To visualize the bootstrapped rule sets, we recommend first making a bar graph. Before we create the graph, we need to create some objects to help our function label and simplify features. First, we need to create a dataframe with labels of your variables.

```
fdf <- cbind(colnames(lipset_df),
c("Wealth (high)", "Wealth (med)", "Wealth (low)",
"Urbanization (high)", "Urbanization (low)",
"Education (high)", "Education (low)",
"Industrialization (high)", "Industrialization (low)"))
# a low effort stopgap is to use the variable names as they appear in your data:
# fdf <- cbind(colnames(lipset_df), colnames(lipset_df))
```

Next, optionally you can simplify features that are equivalent by
defining equivalence classes. You can skip this set (and set the
`simplify` argument of the `plot_bar` function to
`FALSE`) if you find it to burdensome, but we recommend that you
do this if you are at a more serious stage in the research process.

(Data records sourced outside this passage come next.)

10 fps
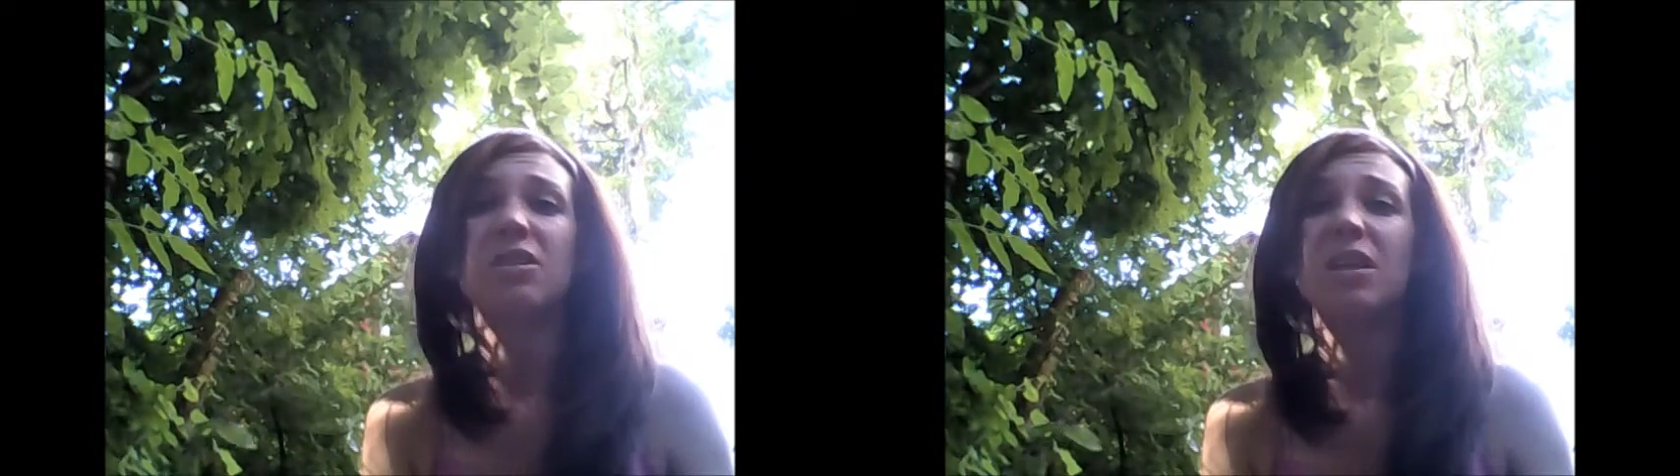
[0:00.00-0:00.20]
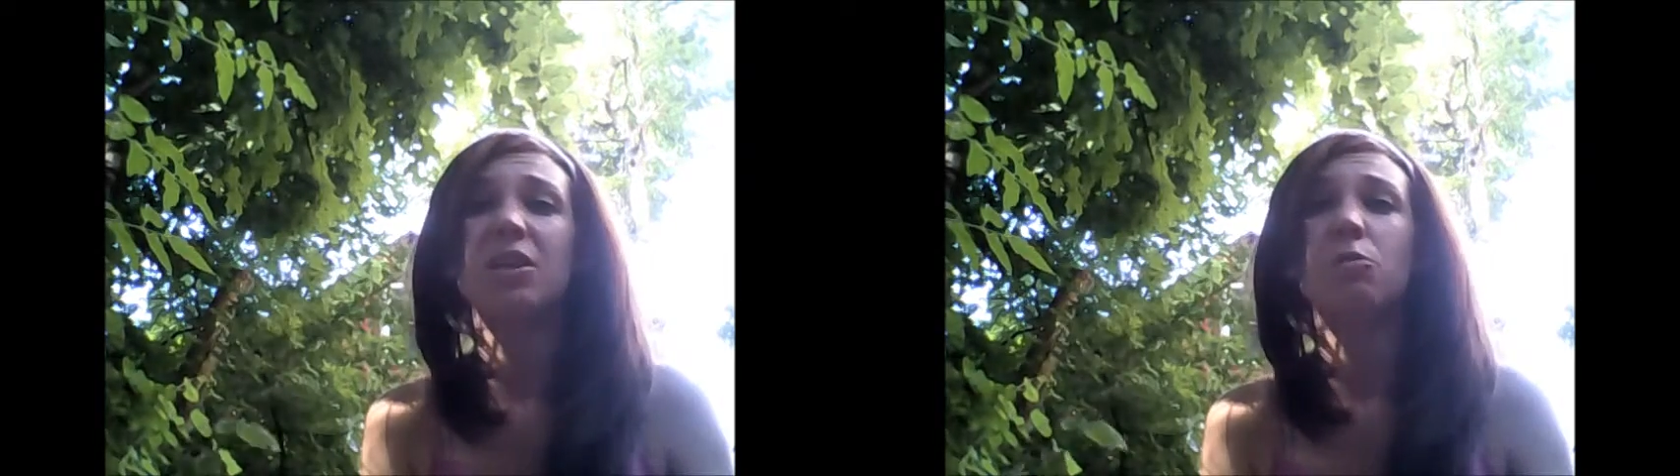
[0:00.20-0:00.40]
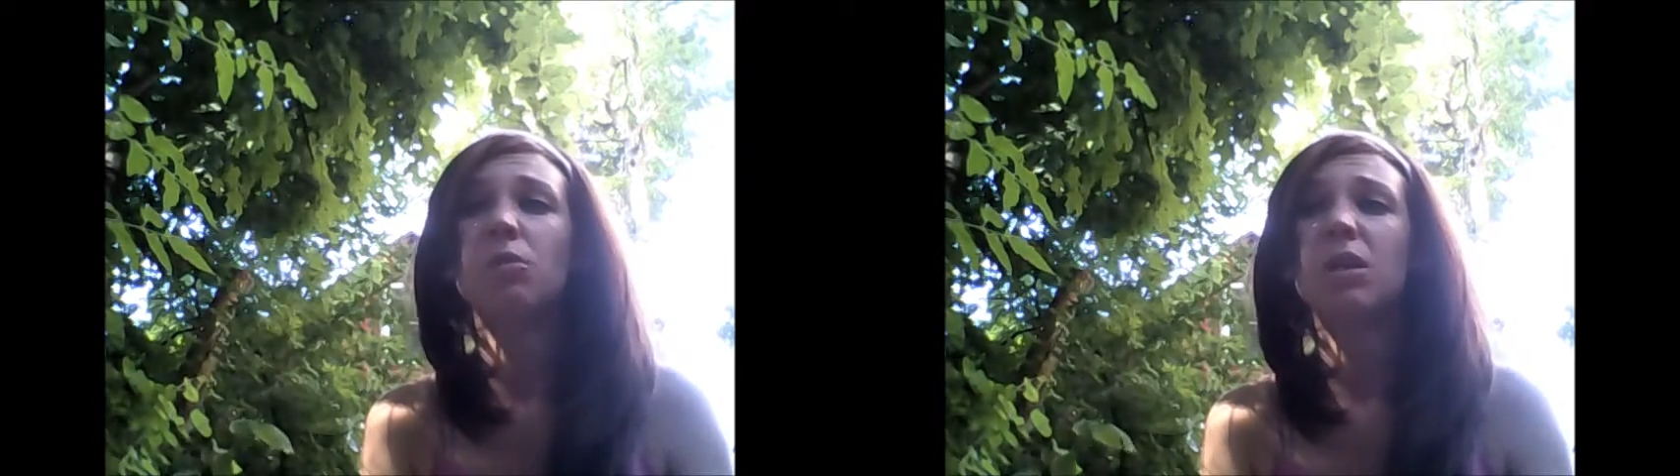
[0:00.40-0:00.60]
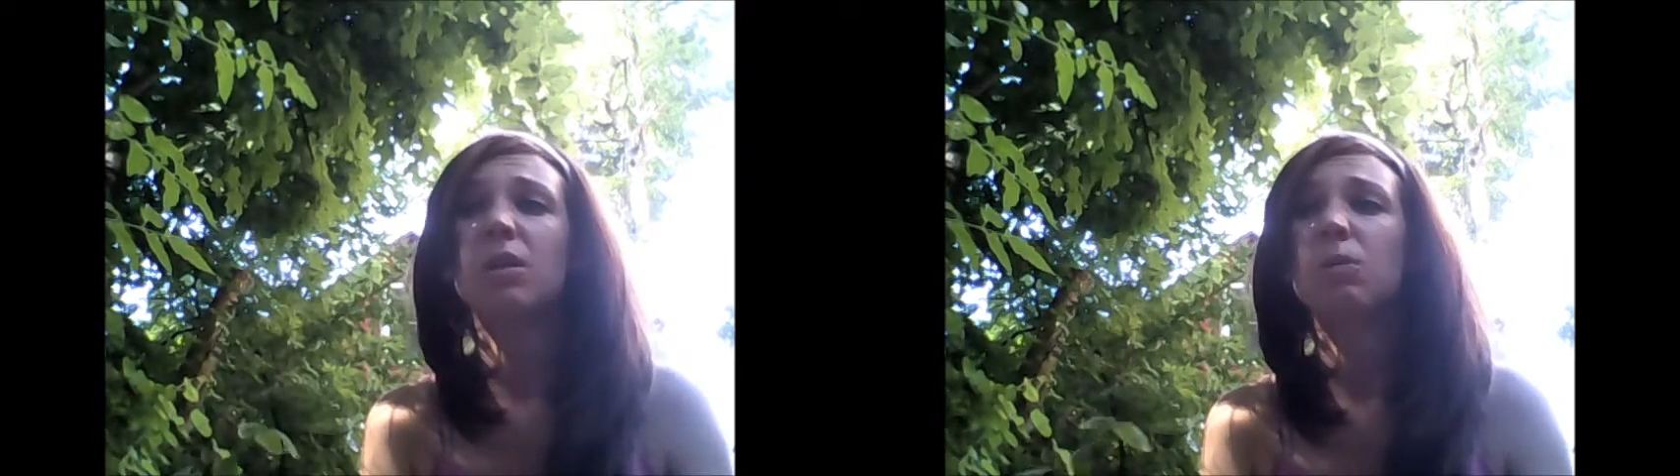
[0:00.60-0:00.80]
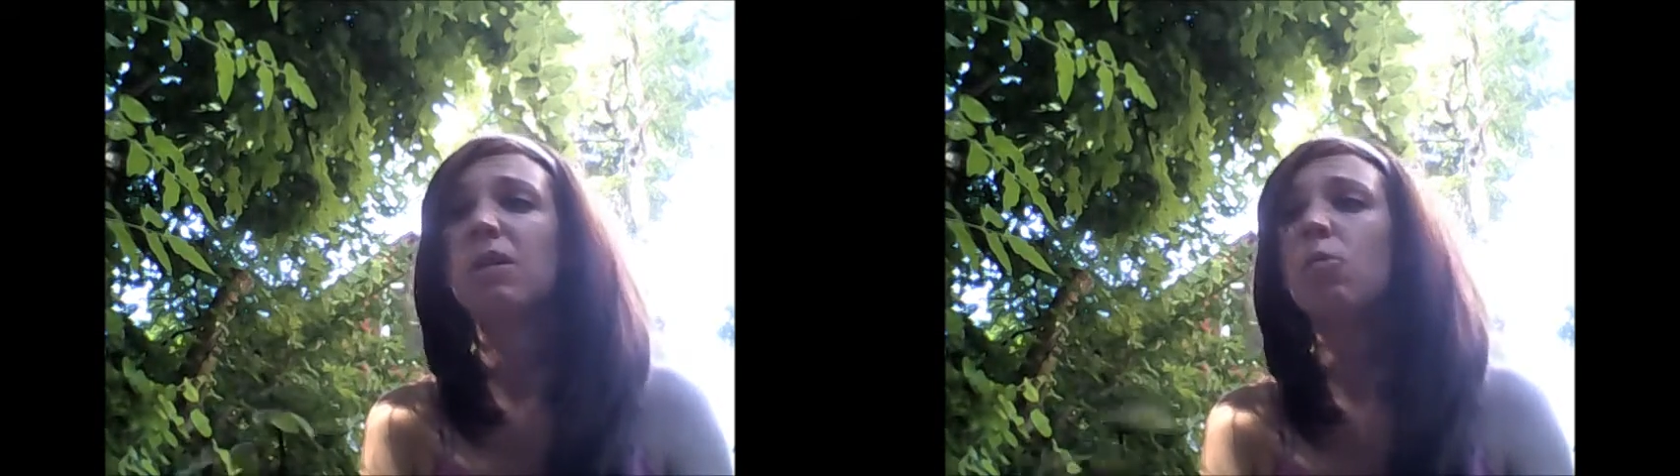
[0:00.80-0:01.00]
Just like you
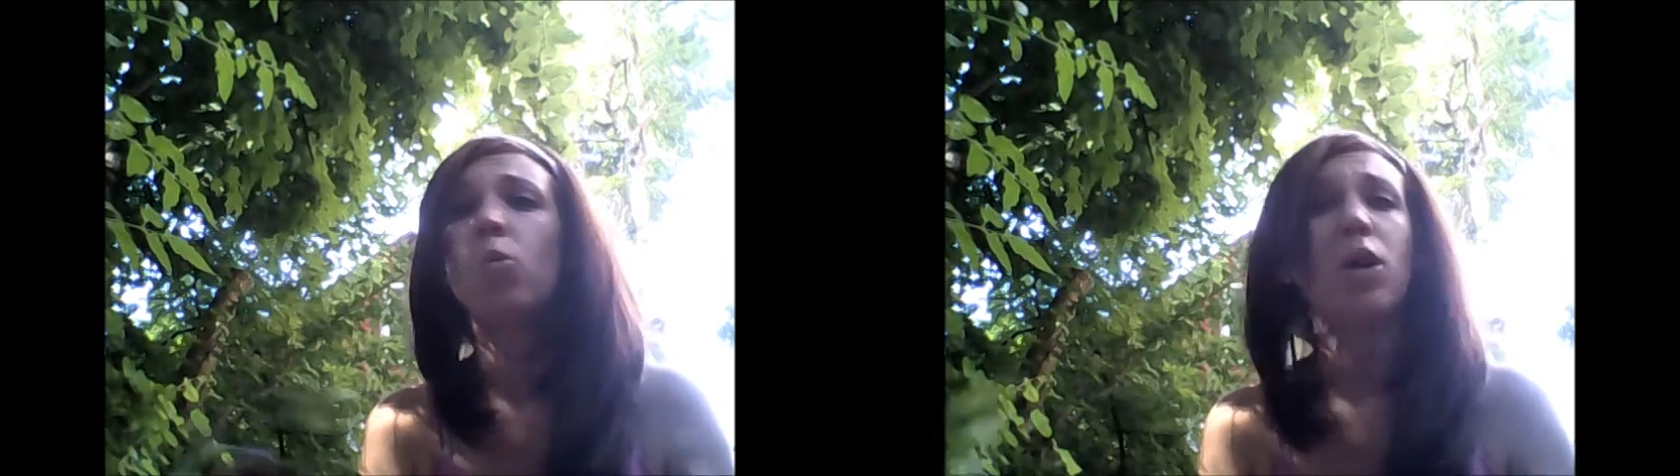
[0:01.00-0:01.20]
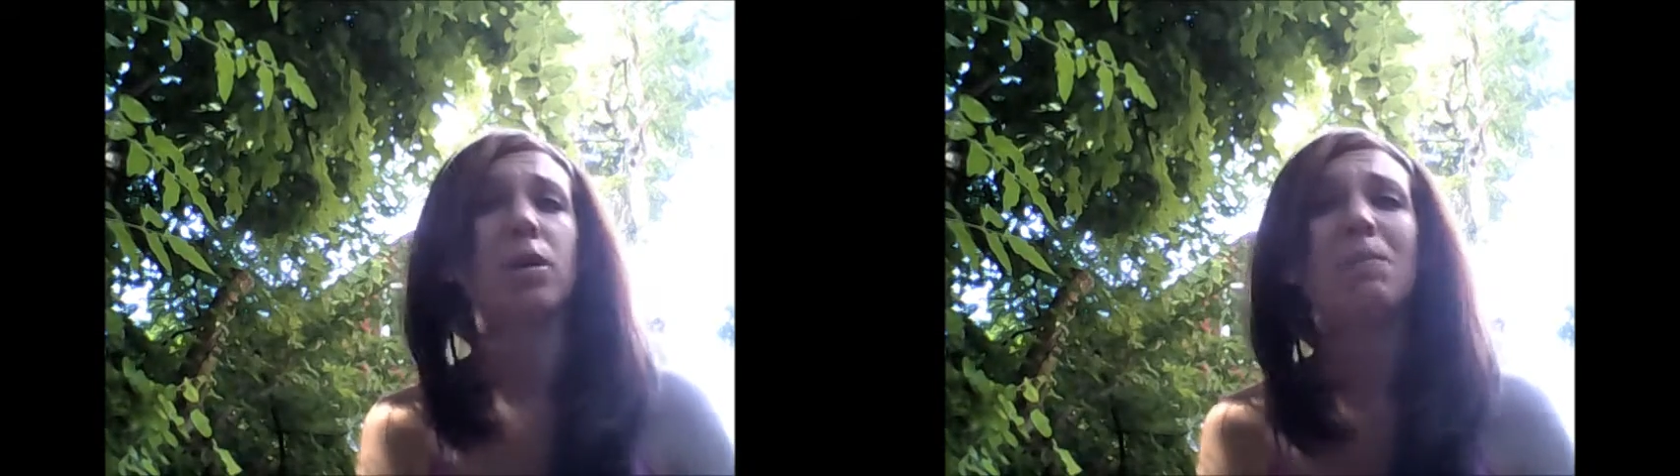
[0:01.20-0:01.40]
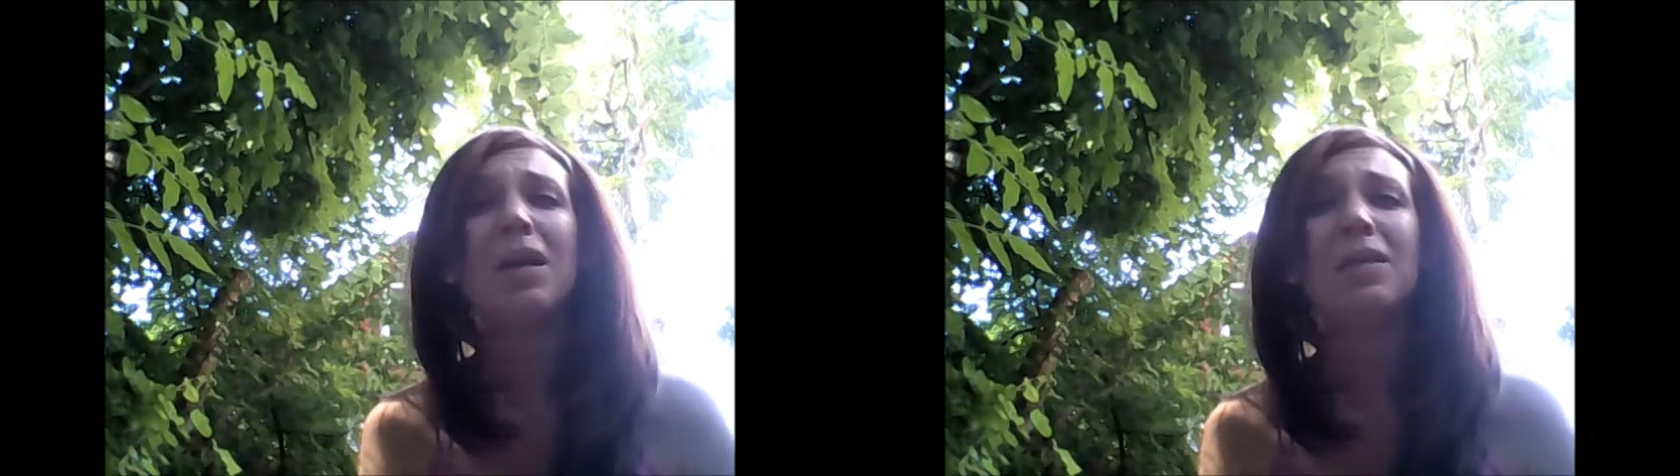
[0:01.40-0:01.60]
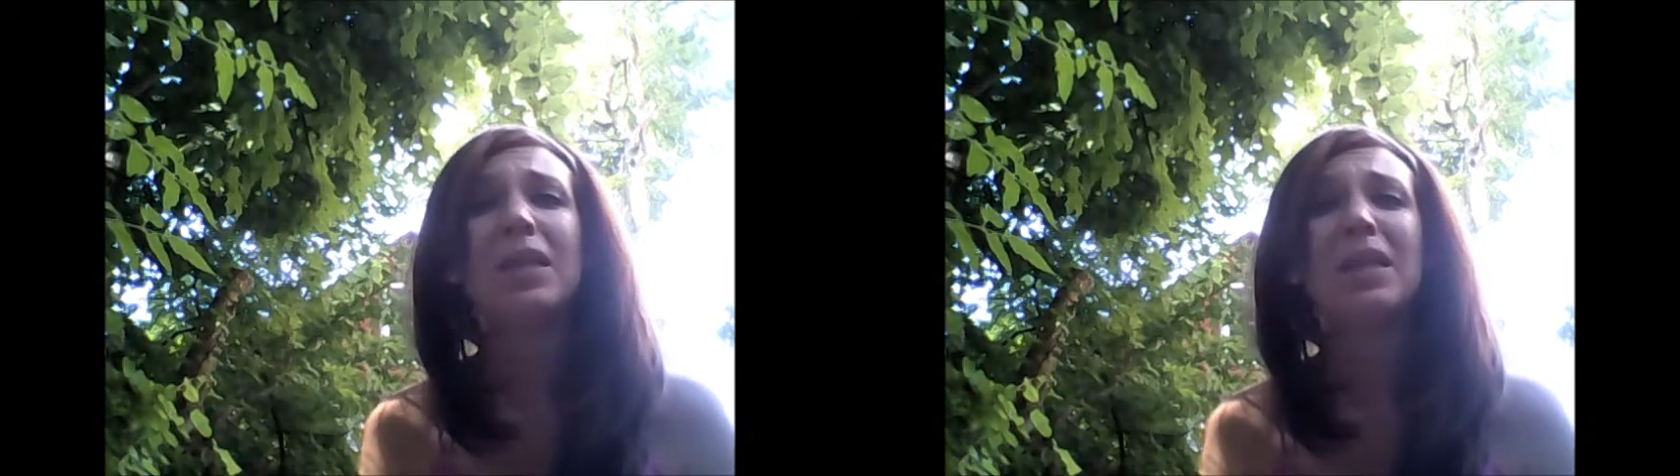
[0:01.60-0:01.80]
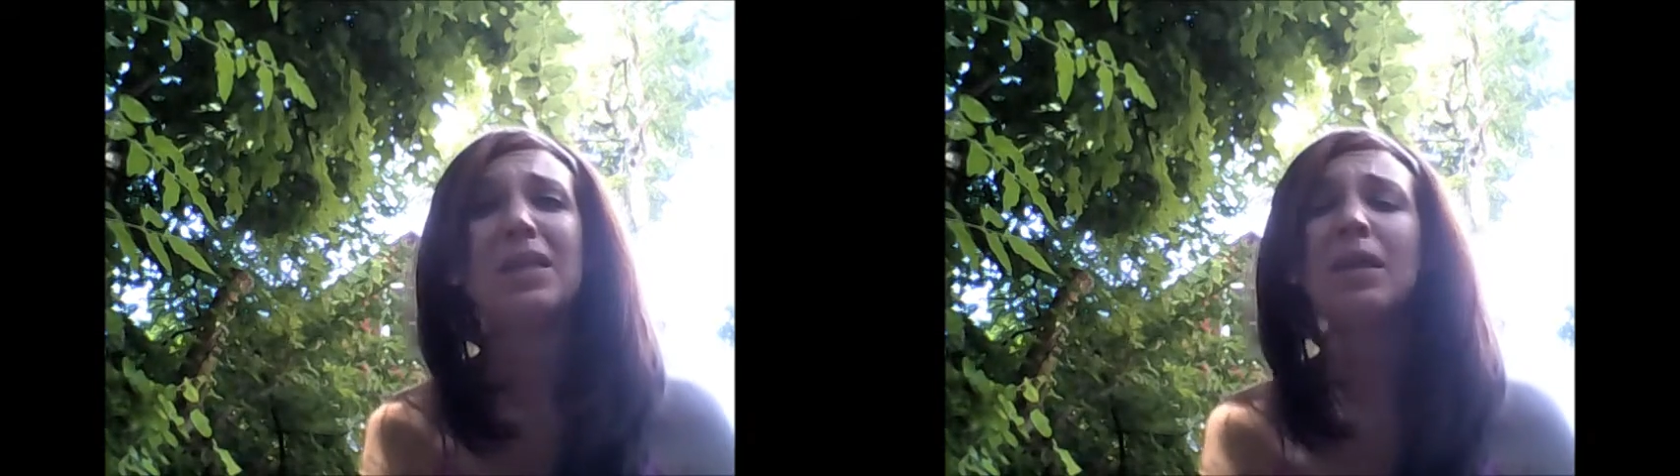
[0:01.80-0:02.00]
would with a
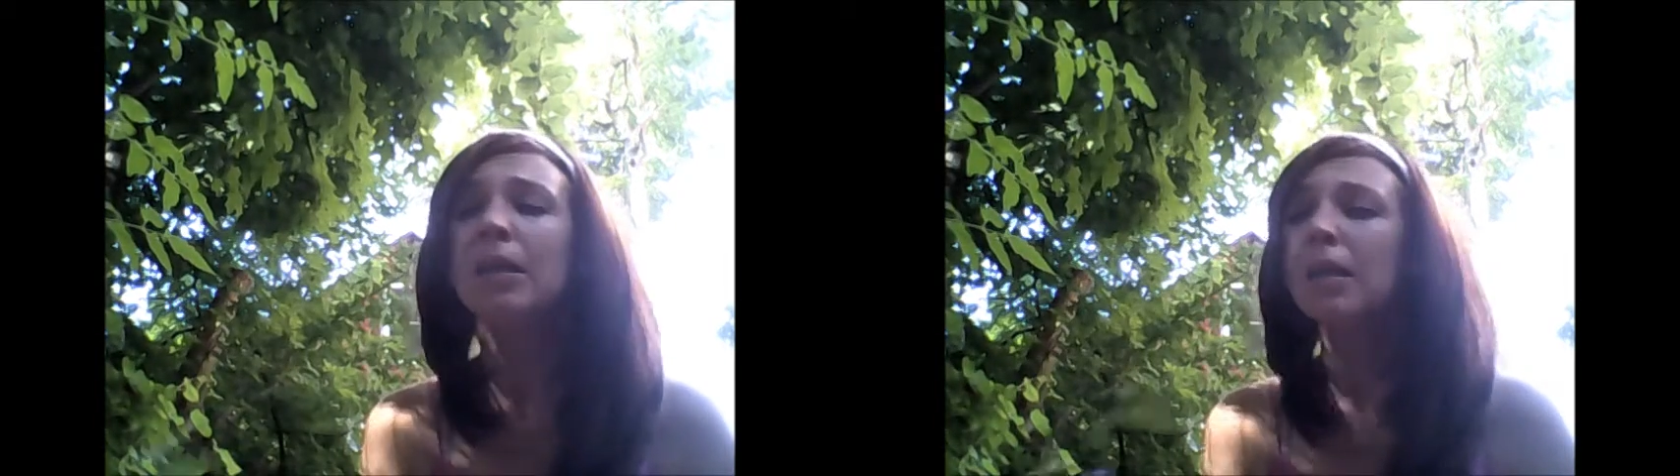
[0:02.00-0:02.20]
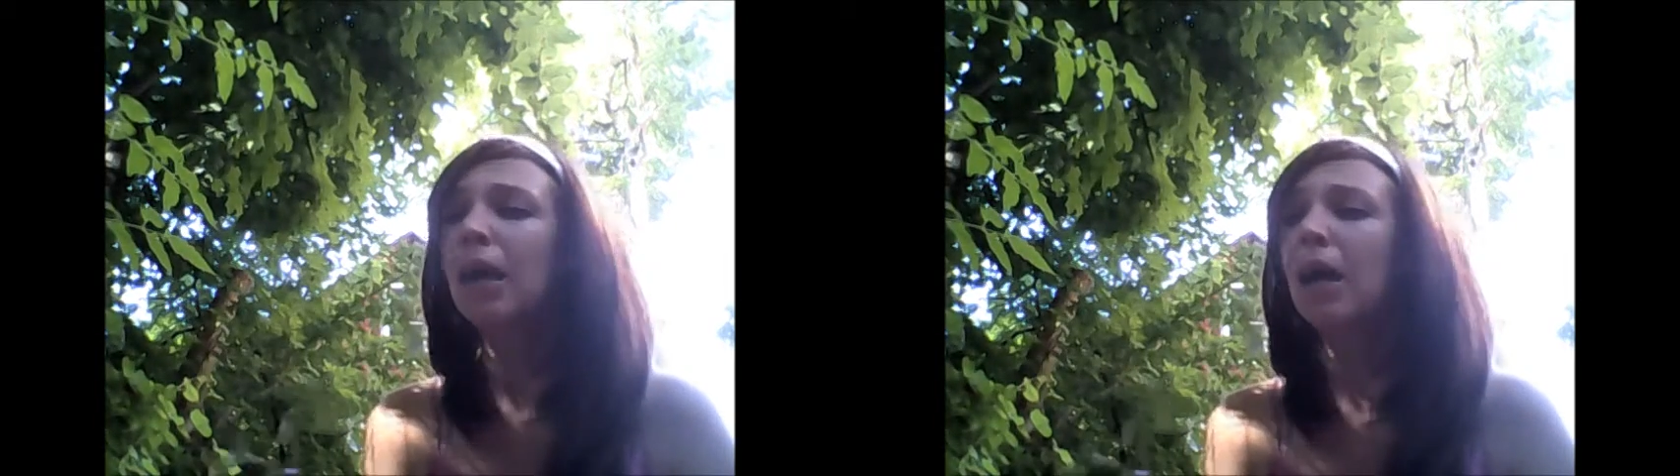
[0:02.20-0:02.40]
watermelon,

For example, if you have a binary variable \(X\), you can change all rules with ‘not
\(X\)=0’ to ‘\(X\)=1’ and all rules with ‘not \(X=1\)’ to ‘\(X=0\).’ To do this, you need two objects: a
list of (vectors of) variable names `oppind` and a matrix of
values `oppmat`. The \(i\)th
index `oppind` corresponds to the \(i\)th row of `oppmat`.
`oppmat` will have two columns, each containing one of the two
possible values of the binary variables in the respective entry of
`oppind`.

For our democracy example, there are three binary variables (and no other variables) for which we would like to create equivalence classes:

```
# create
#oppind <- list(unique(unlist(lapply(colnames(lipset_df),
#function(x) strsplit(x, "_")[[1]][[1]])))[2:4])
oppind <- list(c("URBANIZA", "LITERACY", "INDLAB"))
```

Each of these variables can take on either the value 0 or 1.

We could have more possible duos of values, e.g., for a variable like
`GNPCAP` with three possible values, ‘low,’ ‘med,’ and ‘high,’ if
we create overlapping binary categories ‘low,’ ‘medium or high,’ and
‘high’ (which in this example we did not), another duo might be ‘low’
and ‘medium or high.’ This would require its own row of `oppmat`
and entry in `oppind`. If we also have a ‘low or medium’
category, this would require a separate entry. For example:

```
oppind_lmh <- list(c("GNPCAP"),
c("GNPCAP"))
oppmat_lmh <- rbind(c("low", "med_or_high"),
c("low_or_med", "high"))
print(oppind_lmh)
#> [[1]]
#> [1] "GNPCAP"
#>
#> [[2]]
#> [1] "GNPCAP"
print(oppmat_lmh)
#> [,1] [,2]
#> [1,] "low" "med_or_high"
#> [2,] "low_or_med" "high"
```

Finally, we can make our barplot (see documentation for more thurough explanation of each argument, as well as their default values):

```
lipset_bar <- brs::plot_bar(df = lipset_df, Y=lipset_Y, fit = out_lipset,
featureLabels = fdf, maxLen=3, boot_rep = 100L,
minProp = .05, # rules must appear in at least 5% of bootstraps
topRules=5, # plot at most the top five rules of each length
simplify = T, oppmat=oppmat, oppind=oppind,
and =" & ", # how to display the 'and' operator
plotBuffer = c(.25, 0, .4), # white spacing around plot
titleSize=10, rule_text_size = 10, number_size = 10) # visual parameters
```

`print(lipset_bar)`

## Making a chord diagram

To visualize the interactions present in a single rule set, we recommend using a chord diagram. This could either be the rule set you found without bootstrapping, or the aggregated rule set with bootstrapping. We plot the latter (though in this example they are the same). Note that this graph is agnostic to how you obtain the rule set, meaning it can also be used with QCA or any other method.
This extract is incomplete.